After touring and shopping and getting some lunch, we went on to experience Angel's Flight Railway. This is the shortest incorporated railroad in the world. It goes one block,  up the side of a hill in downtown LA. It operates on a 33% grade. The two cars share the middle rail except at the halfway point where they diverge enough to pass. One car balances the other, so both move at the same time.

The cars are designed and built specifically for this service, so the seats are level.
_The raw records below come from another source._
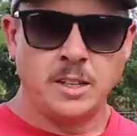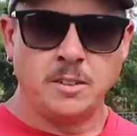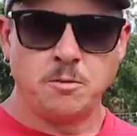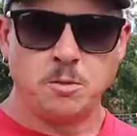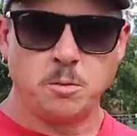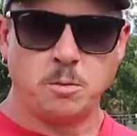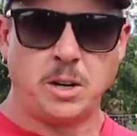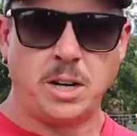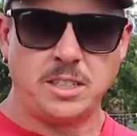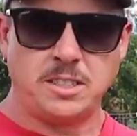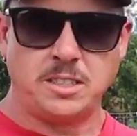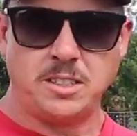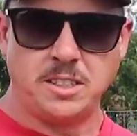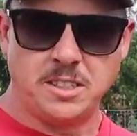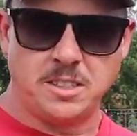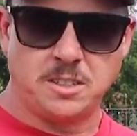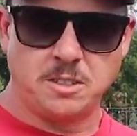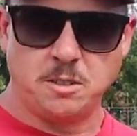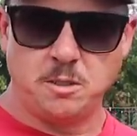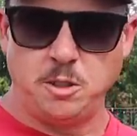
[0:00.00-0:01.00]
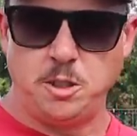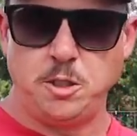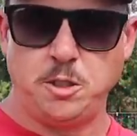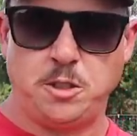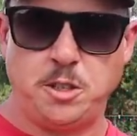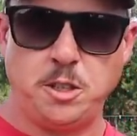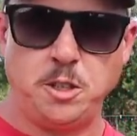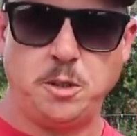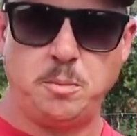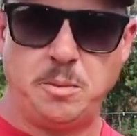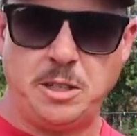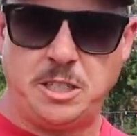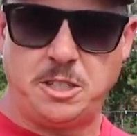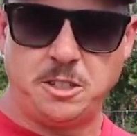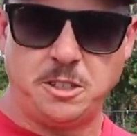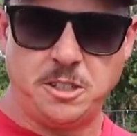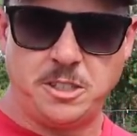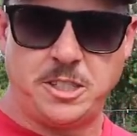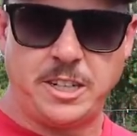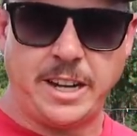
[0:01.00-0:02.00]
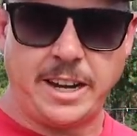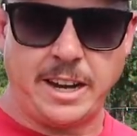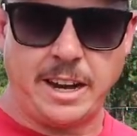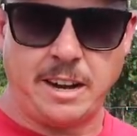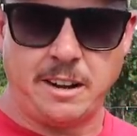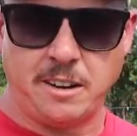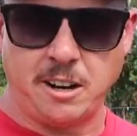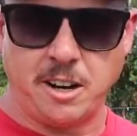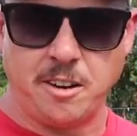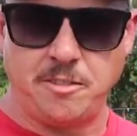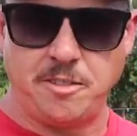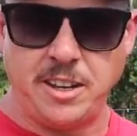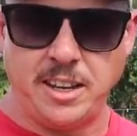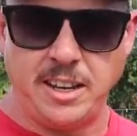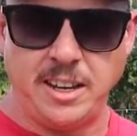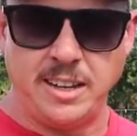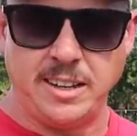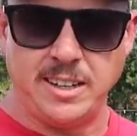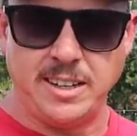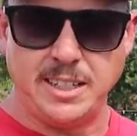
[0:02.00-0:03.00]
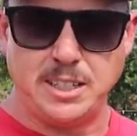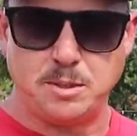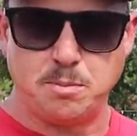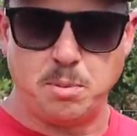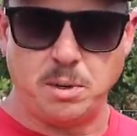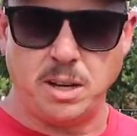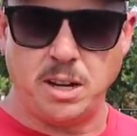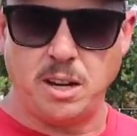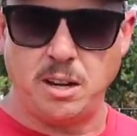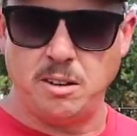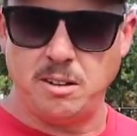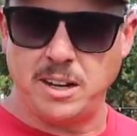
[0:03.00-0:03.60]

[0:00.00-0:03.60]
If you're watching this on YouTube, be sure to check out our affiliate links below.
Sunday, Holly drove us and Tyler to Malibu where we spent the afternoon on the beach. Tyler and the women enjoyed the water while Gene enjoyed relaxing on the beach and checking out the nautical traffic with the binoculars.

We stopped for lunch on the way back to Valencia, and then relaxed before a delicious supper of coq au vin that had been simmering all day (Holly's recipe, not Tylers). A most pleasant weekend. What will tomorrow hold?

Saturday, September 22, 2012

Thursday, Friday 20, 21 September

Took a while to get going. We went to Albertson's for groceries, then to downtown Morro Bay for brunch. Our plan had been to stop in Santa Barbara to visit some relatives of Gene, but we had not been able to get in touch with them, so we reluctantly scrubbed that part of the plan. That seemed to give us some time, so we back-tracked a bit and went to Hearst Castle.

The castle is built on the top of a hill, and the bus taking us up there had to stop for a flock of African goats called udads. Part of Hearst's private zoo that still remain on the grounds.

William Hearst used to camp on the hilltop near San Simeon when he was young, but when he got older (and inherited a fortune) he decided he needed something a little better. So he hired this woman architect and together they spent 26 years designing, redesigning, and building some better accommodations.

Hearst had spent a fortune already collecting old art in Europe (like whole rooms --- he had a thing for fancy ceilings) and much of it got built into the house. To give and idea of how big it is, Clark Gable (I believe) wanted to sleep in a different bedroom every time he visited. In all, he slept in 40 different bedrooms, and didn't run out of possibilities.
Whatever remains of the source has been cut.